September 06, 2008

Asus ENGTX280



Asus ENGTX280
Powerful, no-compromises video board

ASUS'S NEW VIDEO CARD based on nVidia's GTX280 chipset, the ENGTX280, is all about the speed. A single card nearly doubled the performance of the 9800 GTX in many of our tests, and even beat a pair of dual-GPU GeForce 9800 GX2 cards running in Quad SLI mode on others.
This card finally makes DirextX 10 (DX10) games playable at full resolution and detail on 30-inch monitors. With a pair of GRX280s in SLI mode, even those demanding DX10 games manage silky-smooth frame rates; you can install a third card in a 3-Way SLI system for an even greater performance boost. (As with earlier cards, nVidia's drivers disable multiple monitor support when running in SLI mode; you'll have to disable the second card to use more than one display.)
Such performance comes at a price-the ENGTX280 sells for $499. The board features a pair of High-Bandwith Digital COntent Protection (HDCP)-enabled, dual-link DVI ports; a digital audio input for use with an HDMI adapter (not included); and a component-video/S-Video output.
Visual quality is superb, and the board supports nVidia's Pure-Video HD, which lowers CPU load during DVD and Blu-ray playback, offering full hardware decoding of MPEG-2 and H.264 video, and partial acceleration of VC-1 video.
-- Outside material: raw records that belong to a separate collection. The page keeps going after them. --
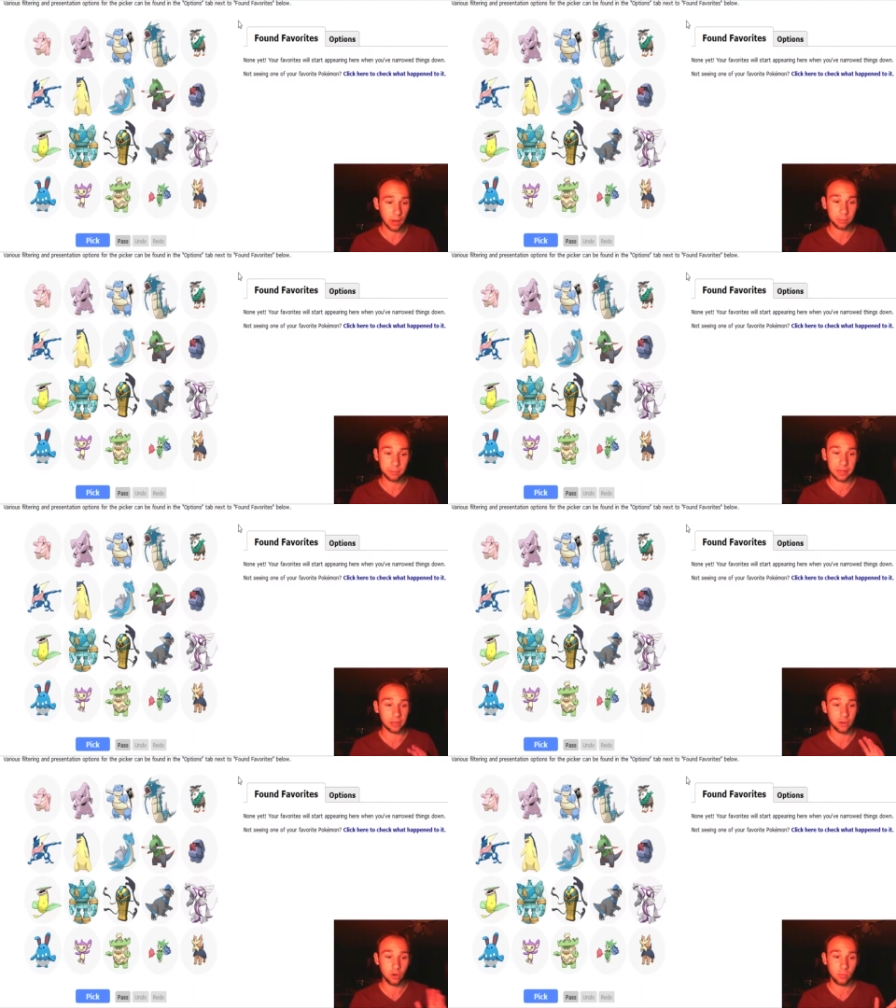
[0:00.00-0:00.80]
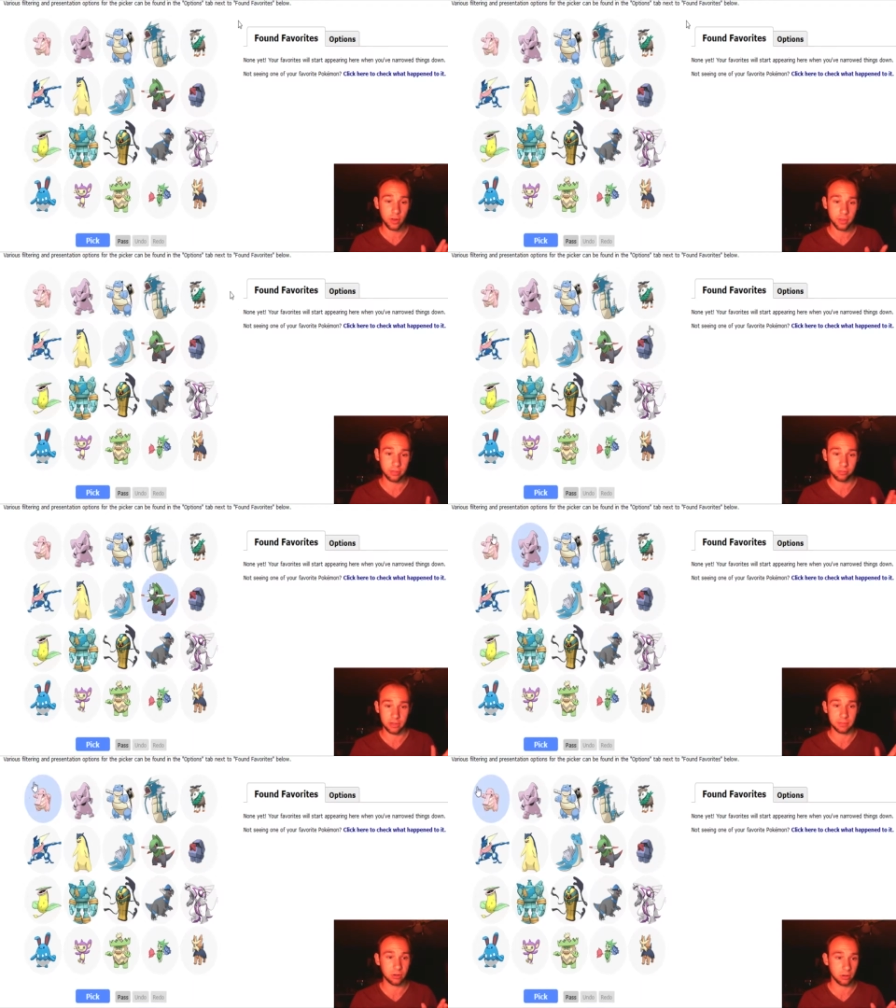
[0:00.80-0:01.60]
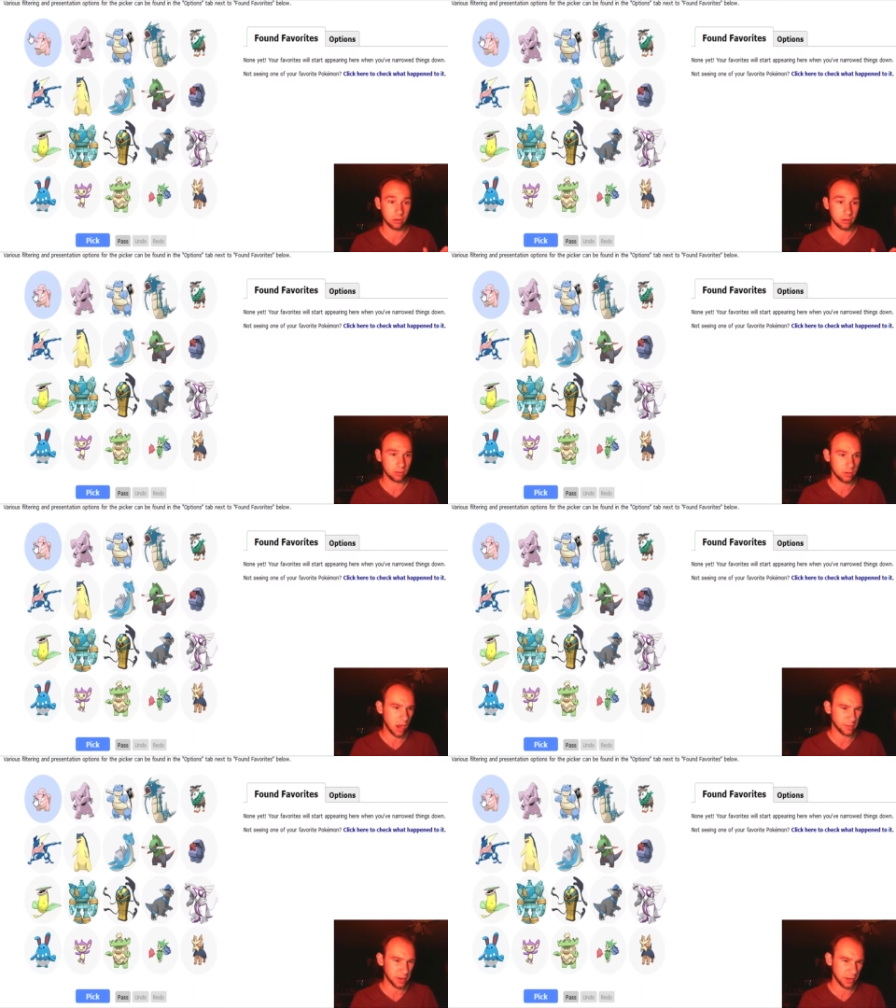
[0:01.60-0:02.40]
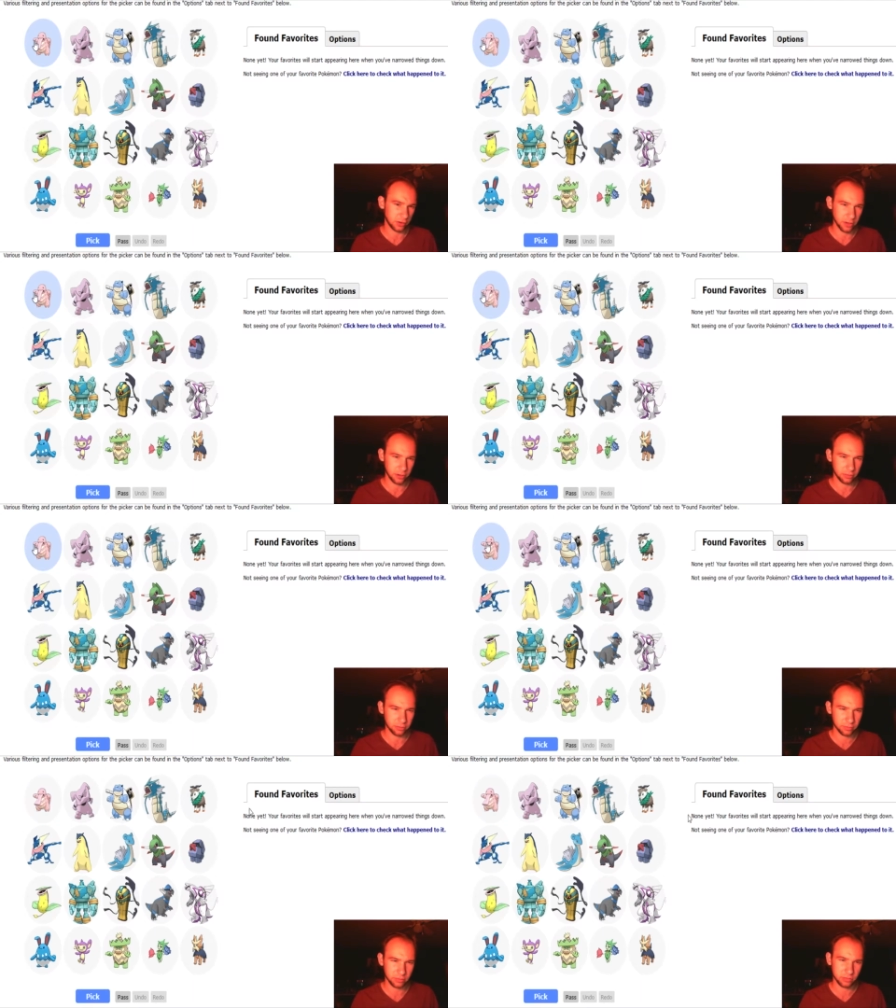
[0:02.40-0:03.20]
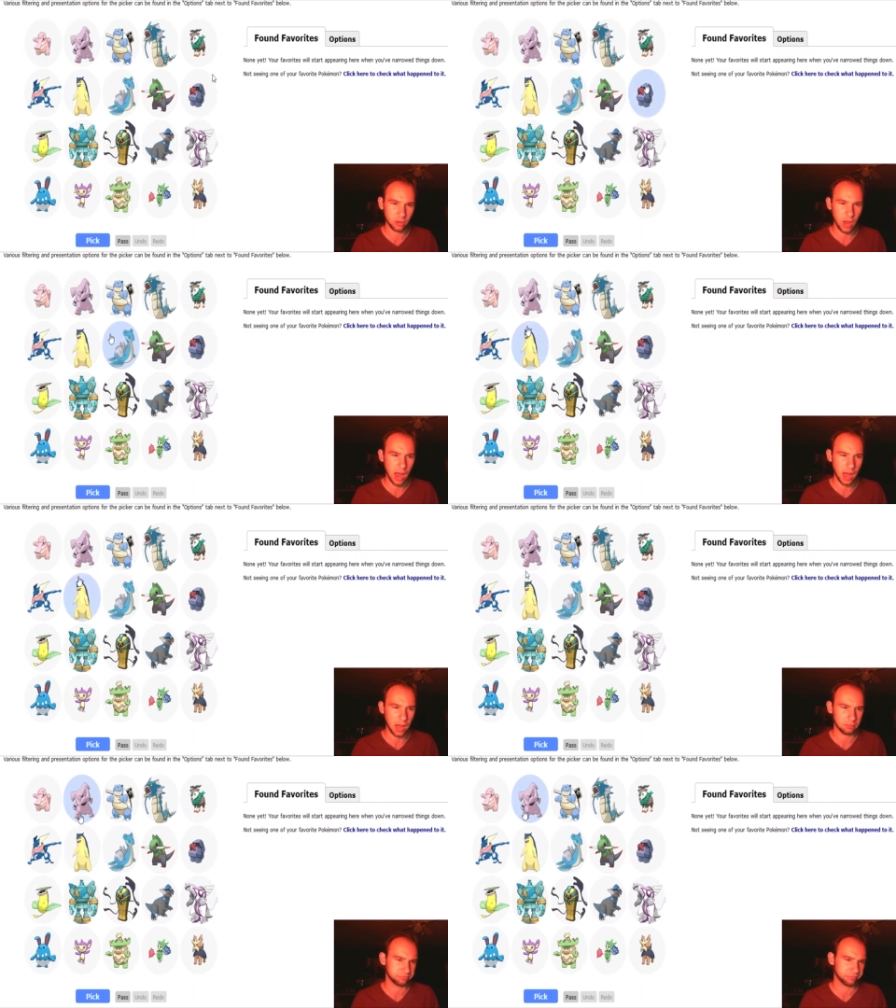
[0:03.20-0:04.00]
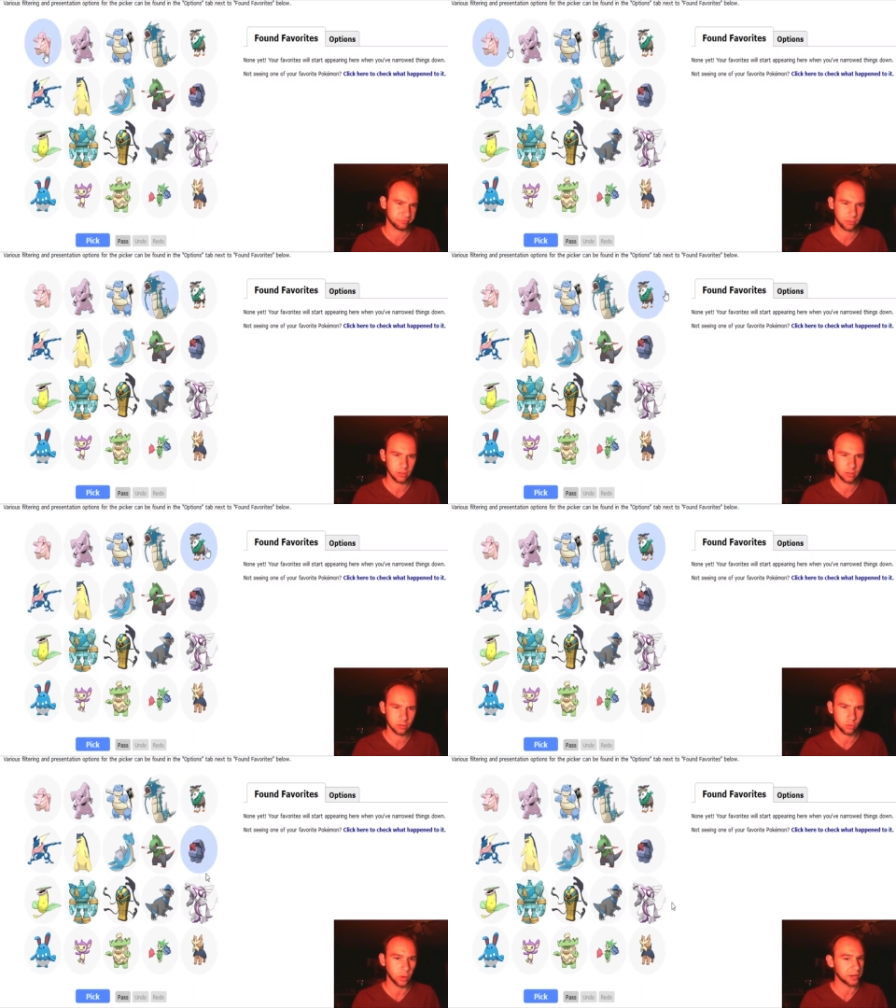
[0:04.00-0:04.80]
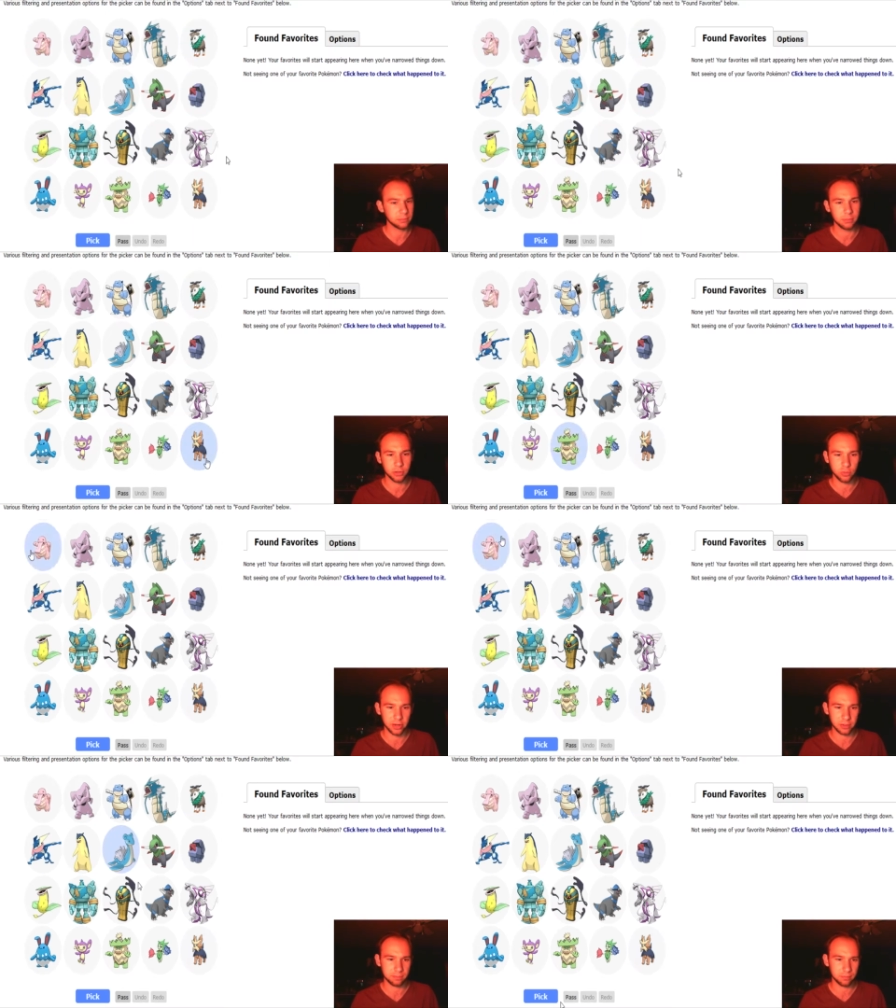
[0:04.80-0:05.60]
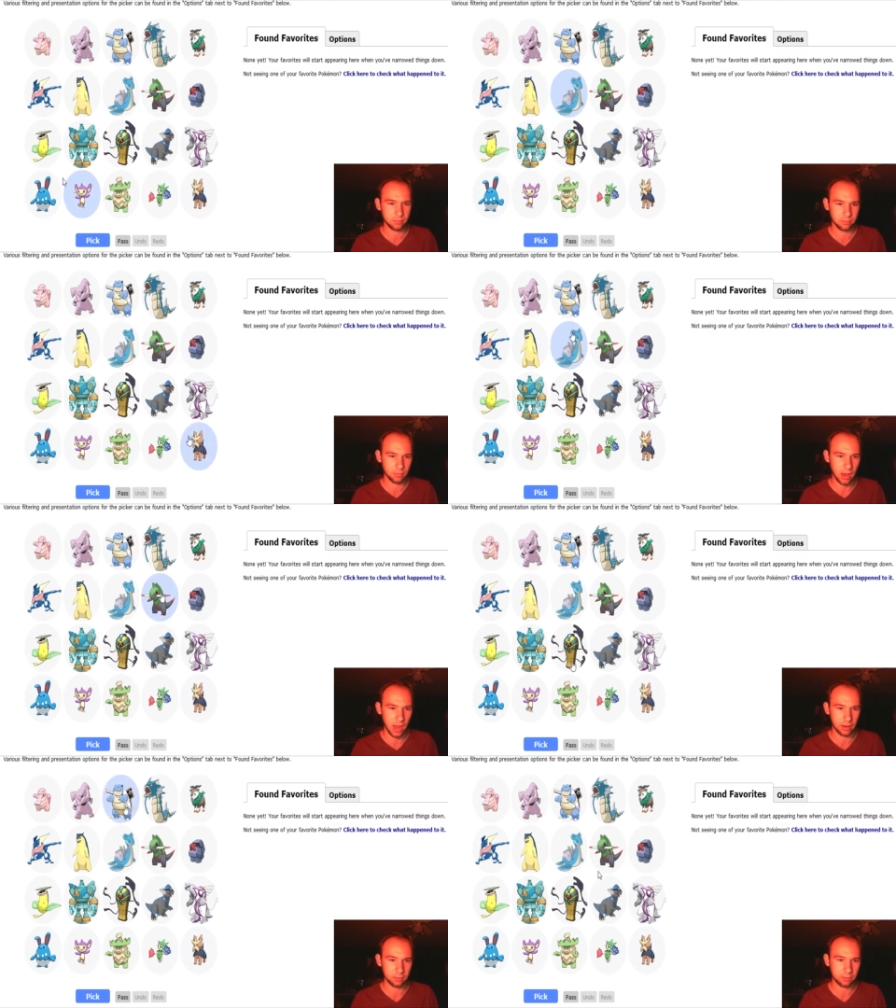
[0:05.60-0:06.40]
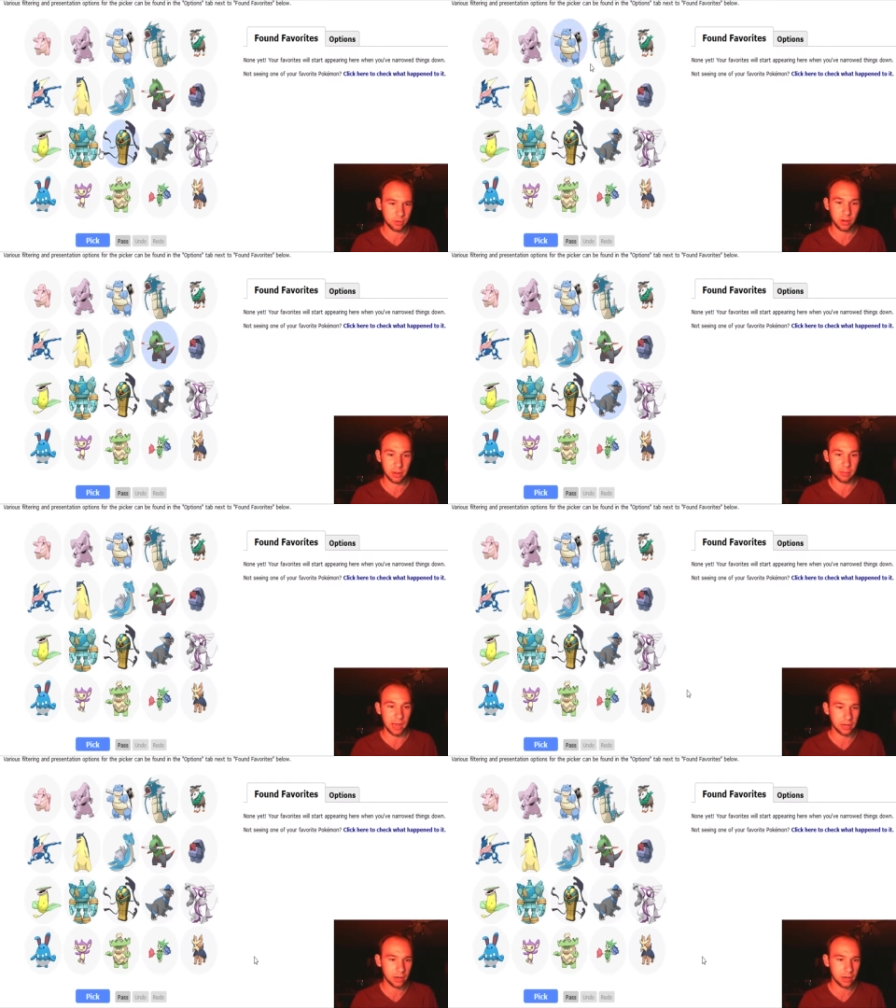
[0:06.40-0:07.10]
I will pick no more than three per however many are here, uh, twenty per twenty uh, per twenty block.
DVDs and HD WMV files both looked stelar, with rich color and smooth playback even on a 30-inch screen.
With the release of the GTX 280, nVidia is making a big splash about its GPU computing technologies, which helps the card's GPU process information faster than your computer's CPU. nVidia claims that the GTX 280's GPU, with 240 cores running at 1.3GHz, is the fastest floating-point processor yet for the PC. -D.A.